## Exercise aim:
From the line containing "Frames from a" to the line containing "What the speaker" in the records below, set down every line exactly as it stands, both ends included, and skip the pictures.

Records for the task: Begin

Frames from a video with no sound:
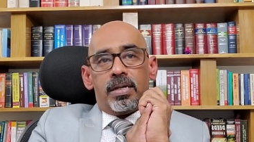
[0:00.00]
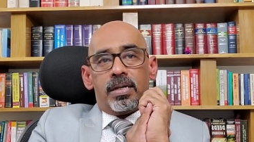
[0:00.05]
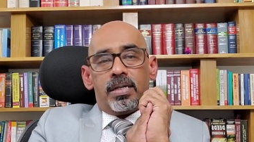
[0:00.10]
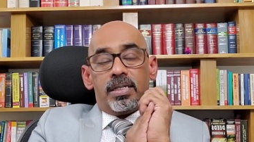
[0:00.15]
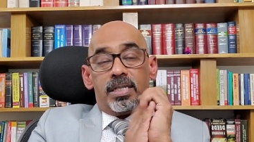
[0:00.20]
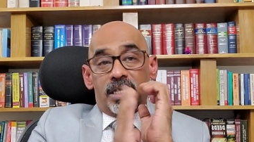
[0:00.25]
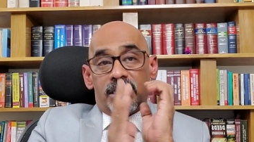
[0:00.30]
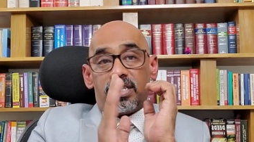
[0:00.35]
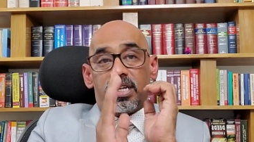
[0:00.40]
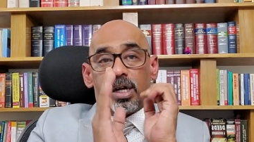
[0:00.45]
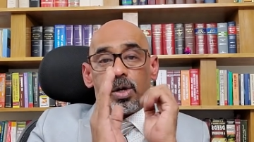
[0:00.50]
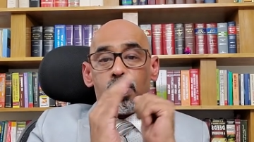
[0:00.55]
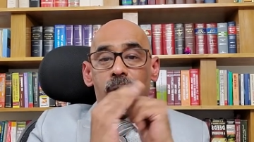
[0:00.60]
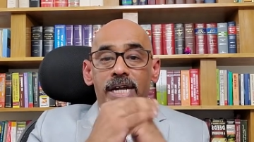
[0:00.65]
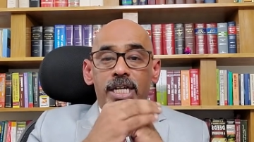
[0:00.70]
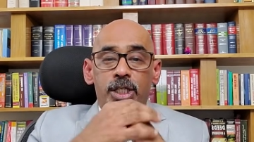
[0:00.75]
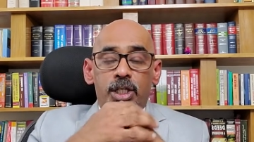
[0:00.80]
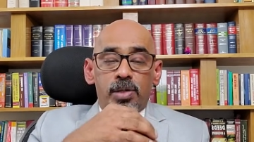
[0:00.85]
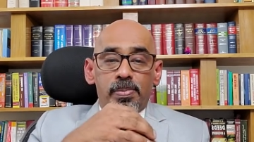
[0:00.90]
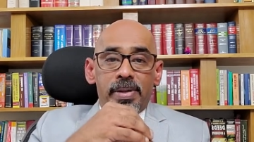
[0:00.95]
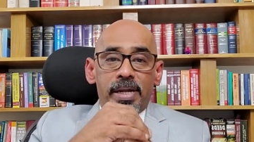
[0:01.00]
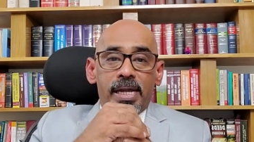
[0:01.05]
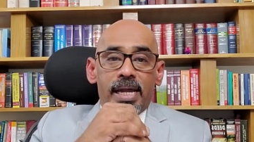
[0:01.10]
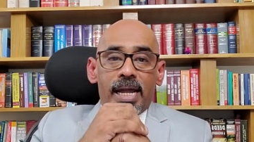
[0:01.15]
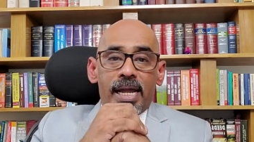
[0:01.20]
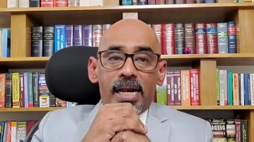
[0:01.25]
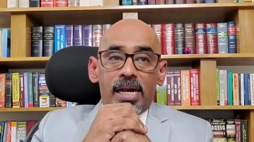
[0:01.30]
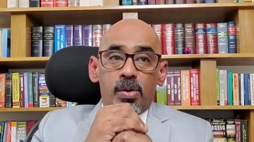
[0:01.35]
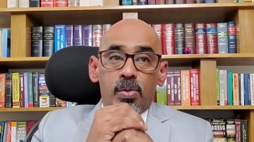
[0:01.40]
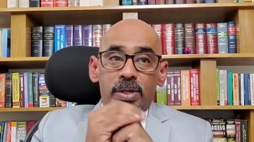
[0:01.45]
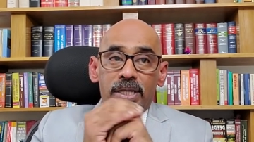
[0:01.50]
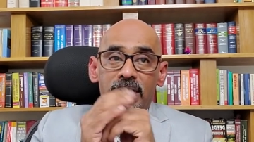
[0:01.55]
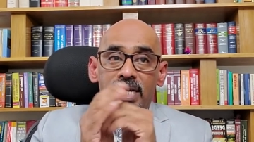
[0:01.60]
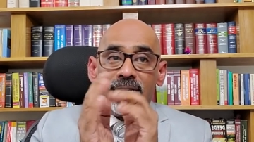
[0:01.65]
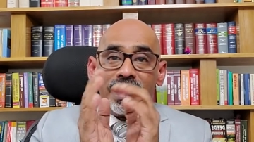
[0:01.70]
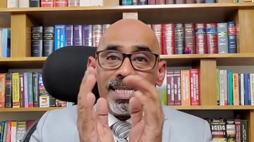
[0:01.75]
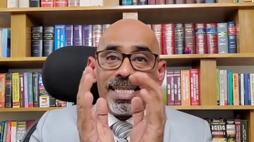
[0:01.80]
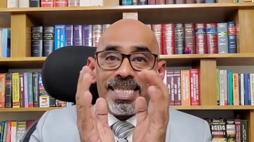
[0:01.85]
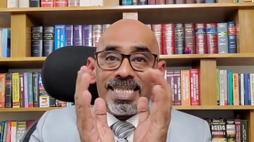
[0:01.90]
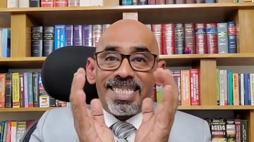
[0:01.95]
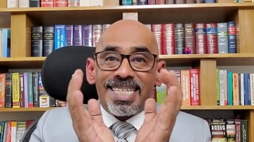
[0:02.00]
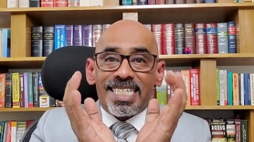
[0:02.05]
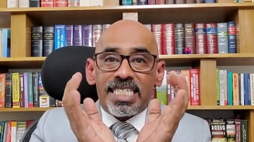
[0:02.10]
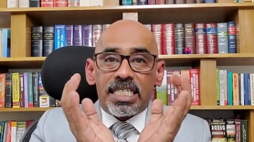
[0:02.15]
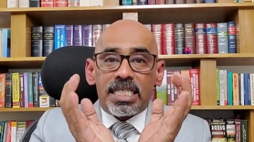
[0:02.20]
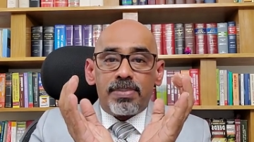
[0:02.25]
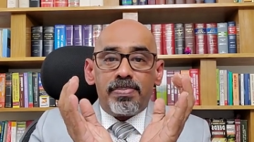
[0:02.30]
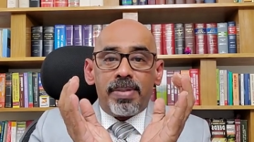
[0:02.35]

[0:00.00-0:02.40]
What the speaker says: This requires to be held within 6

Records for the task: End
Records for the task: Begin

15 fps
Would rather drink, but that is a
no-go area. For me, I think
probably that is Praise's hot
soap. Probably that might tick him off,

Records for the task: End
Records for the task: Begin

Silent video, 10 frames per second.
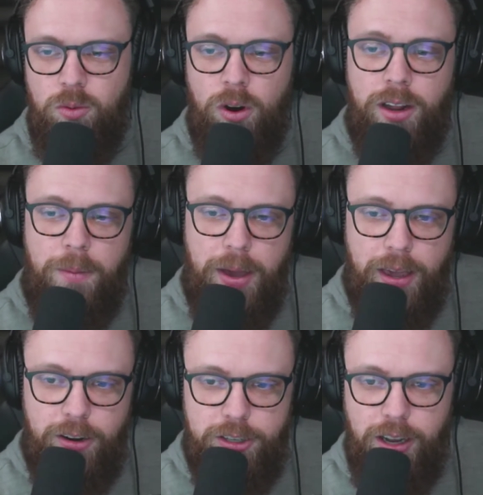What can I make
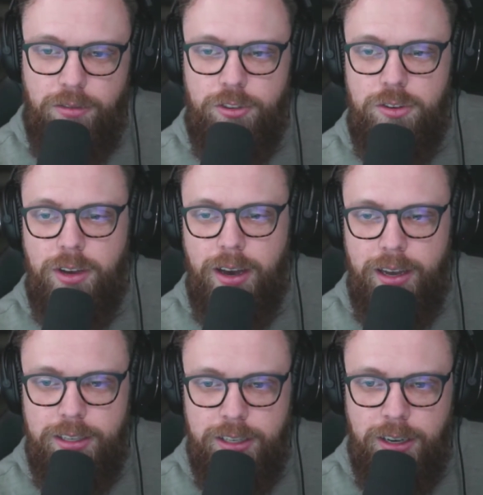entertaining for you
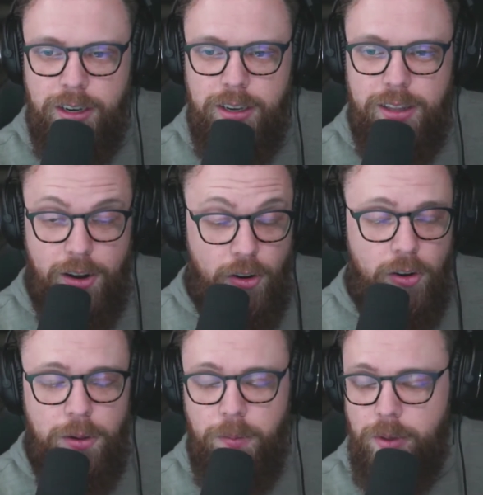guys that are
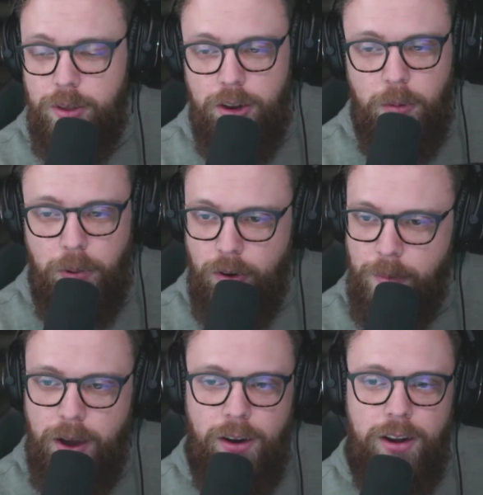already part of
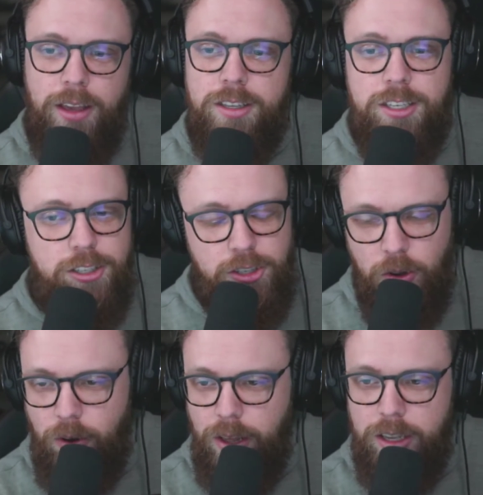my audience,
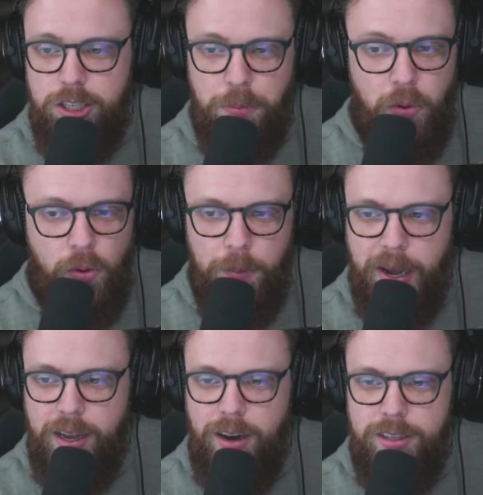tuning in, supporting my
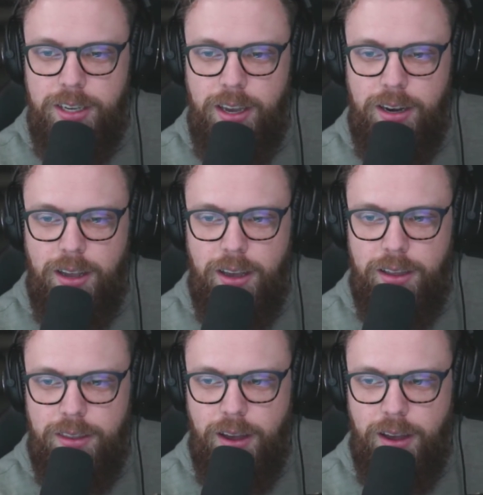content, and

Records for the task: End

## Result below:
Frames from a video with no sound:
[0:00.00]
[0:00.05]
[0:00.10]
[0:00.15]
[0:00.20]
[0:00.25]
[0:00.30]
[0:00.35]
[0:00.40]
[0:00.45]
[0:00.50]
[0:00.55]
[0:00.60]
[0:00.65]
[0:00.70]
[0:00.75]
[0:00.80]
[0:00.85]
[0:00.90]
[0:00.95]
[0:01.00]
[0:01.05]
[0:01.10]
[0:01.15]
[0:01.20]
[0:01.25]
[0:01.30]
[0:01.35]
[0:01.40]
[0:01.45]
[0:01.50]
[0:01.55]
[0:01.60]
[0:01.65]
[0:01.70]
[0:01.75]
[0:01.80]
[0:01.85]
[0:01.90]
[0:01.95]
[0:02.00]
[0:02.05]
[0:02.10]
[0:02.15]
[0:02.20]
[0:02.25]
[0:02.30]
[0:02.35]

[0:00.00-0:02.40]
What the speaker says: This requires to be held within 6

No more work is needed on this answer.